You will want to know when this happens; I've included simple congestion statistics for all threads. On my system, with microsleep call sleep_for(nanoseconds(1)), the output is:

Received 1048576 responses (97727 100529 103697 116523 110995 115291 103048 102611 102583 95572 )

Total: 1048576 responses/1048576 requests
Main thread congestion: 21.2%
Worker #0 congestion: 1.7%
Worker #1 congestion: 3.1%
Worker #2 congestion: 2.0%
Worker #3 congestion: 2.5%
Worker #4 congestion: 4.5%
Worker #5 congestion: 2.5%
Worker #6 congestion: 3.0%
Worker #7 congestion: 3.2%
Worker #8 congestion: 3.1%
Worker #9 congestion: 3.6%

real    0m0.616s
user    0m3.858s
sys 0m0.025s

As you can see, the tuning on Coliru needed to be drastically different. This tuning would be required whenever your system runs a risk of running at maximum load.

Conversely, you'd have to think of how to throttle the load when a queue is empty: at this moment, workers will just busy loop on the queue, waiting for messages to appear.

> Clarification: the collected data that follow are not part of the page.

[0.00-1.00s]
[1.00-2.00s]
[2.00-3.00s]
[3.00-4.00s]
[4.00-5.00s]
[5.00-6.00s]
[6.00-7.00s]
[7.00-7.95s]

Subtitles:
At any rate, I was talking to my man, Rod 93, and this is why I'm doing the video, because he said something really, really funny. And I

In a real server environment, when loads happen in bursts, you will want to detect "idle" periods and reduce the polling frequency so as to conserve CPU power (at the same time allowing the CPU to maximize througput on other threads).

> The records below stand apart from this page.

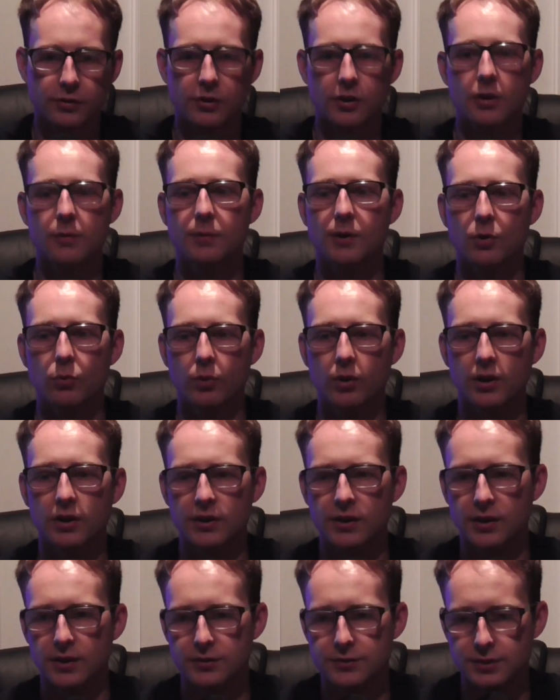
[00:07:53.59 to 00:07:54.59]
and they're going to be a
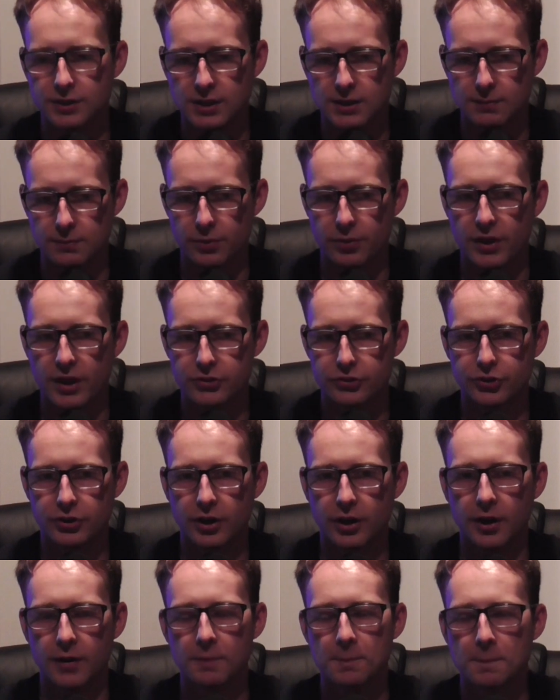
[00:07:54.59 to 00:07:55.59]
really good team this
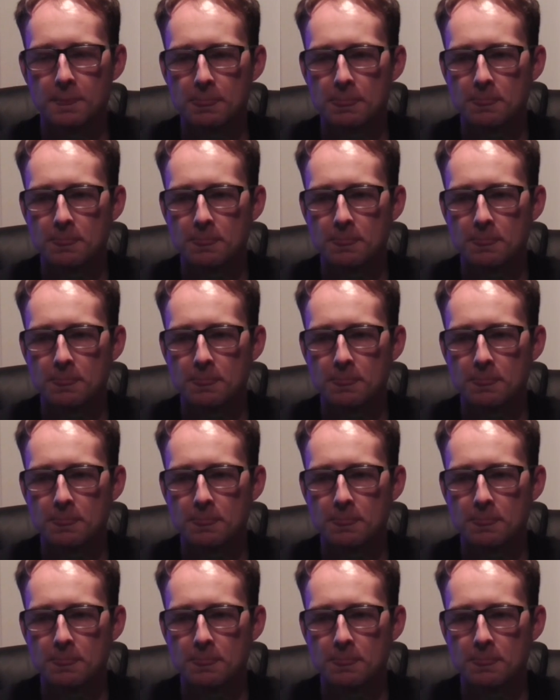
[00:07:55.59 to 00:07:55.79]
year.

Included in this answer is the second, "hybrid" version (lock-free until queue saturation):

#include <boost/lockfree/spsc_queue.hpp>
#include <boost/scoped_ptr.hpp>
#include <boost/thread.hpp>
#include <memory>
#include <iostream>
#include <iterator>

namespace blf = boost::lockfree;

static boost::atomic_bool shutdown(false);

static void nanosleep()
{
    //boost::this_thread::yield();
    boost::this_thread::sleep_for(boost::chrono::nanoseconds(1));
}

struct Worker
{
    typedef blf::spsc_queue<std::string > queue;
    typedef std::unique_ptr<queue> qptr;
    qptr incoming, outgoing;
    size_t congestion = 0;

    Worker() : incoming(new queue(64)), outgoing(new queue(64)) 
    {
    }

    void operator()()
    {
        std::string request;
        while (!shutdown)
        {
            while (incoming->pop(request)) 
                while (!outgoing->push("Ack: " + request))
                    ++congestion, nanosleep();
        }
    }
};

int main()
{
    boost::thread_group g;

    std::vector<Worker> workers(10);
    std::vector<size_t> responses_received(workers.size());

    for (auto& w : workers)
        g.create_thread(boost::ref(w));

    // let's give them something to do
    const auto num_requests = (1ul<<20);
    std::string response;
    size_t congestion = 0;

    for (size_t total_sent = 0, total_received = 0; total_sent < num_requests || total_received < num_requests;)
    {
        if (total_sent < num_requests)
        {
            // send to a random worker
            auto& to = workers[rand() % workers.size()];
            if (to.incoming->push("request " + std::to_string(total_sent)))
                ++total_sent;
            else
                congestion++;
        }

        if (total_received < num_requests)
        {
            static size_t round_robin = 0;
            auto from = (++round_robin) % workers.size();
            if (workers[from].outgoing->pop(response))
            {
                ++responses_received[from];
                ++total_received;
            }
        }
    }

    auto const sum = std::accumulate(begin(responses_received), end(responses_received), size_t());
    std::cout << "\nReceived " << sum << " responses (";
    std::copy(begin(responses_received), end(responses_received), std::ostream_iterator<size_t>(std::cout, " "));
    std::cout << ")\n";

    shutdown = true;
    g.join_all();

    std::cout << "\nTotal: " << sum << " responses/" << num_requests << " requests\n";

    std::cout << "Main thread congestion: " << std::fixed << std::setprecision(1) << (100.0*congestion/num_requests) << "%\n";

    for (size_t idx = 0; idx < workers.size(); ++idx)
        std::cout << "Worker #" << idx << " congestion: " << std::fixed << std::setprecision(1) << (100.0*workers[idx].congestion/responses_received[idx]) << "%\n";
}

[¹] "very little time" being, as ever, a relative notion that roughly means "less time than the average time between new messages". E.g. if you have 100 requests per seconds, then 5ms processing time would be "very little" for a single-threaded system. However, if you have 10k requests per second, 1 ms processing time would be about the limit on a 16-core server.